Stored data:
::::::

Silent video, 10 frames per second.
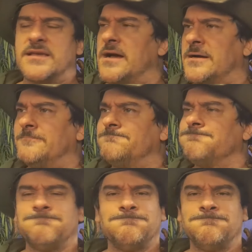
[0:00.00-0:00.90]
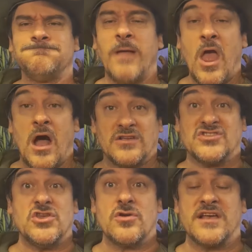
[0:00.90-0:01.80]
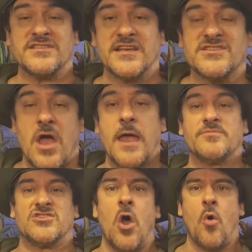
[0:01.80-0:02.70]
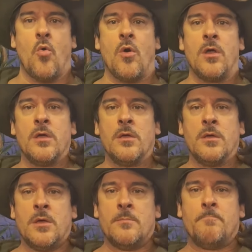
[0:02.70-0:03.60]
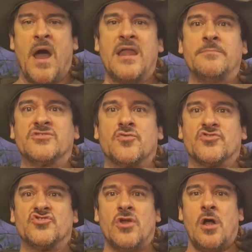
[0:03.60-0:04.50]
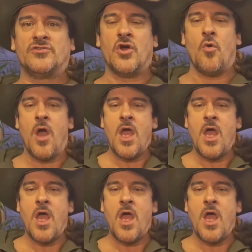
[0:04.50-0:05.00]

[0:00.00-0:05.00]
I'll see you guys next time. So, my name is Christian Aldo.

::::::

TASK DETAILS: Nothing but the lines from the one containing "[0:02.70-0:03.60]" through the last line of the data should appear in the answer, copied exactly, with pictures excluded.

THE ANSWER:
[0:02.70-0:03.60]
[0:03.60-0:04.50]
[0:04.50-0:05.00]

[0:00.00-0:05.00]
I'll see you guys next time. So, my name is Christian Aldo.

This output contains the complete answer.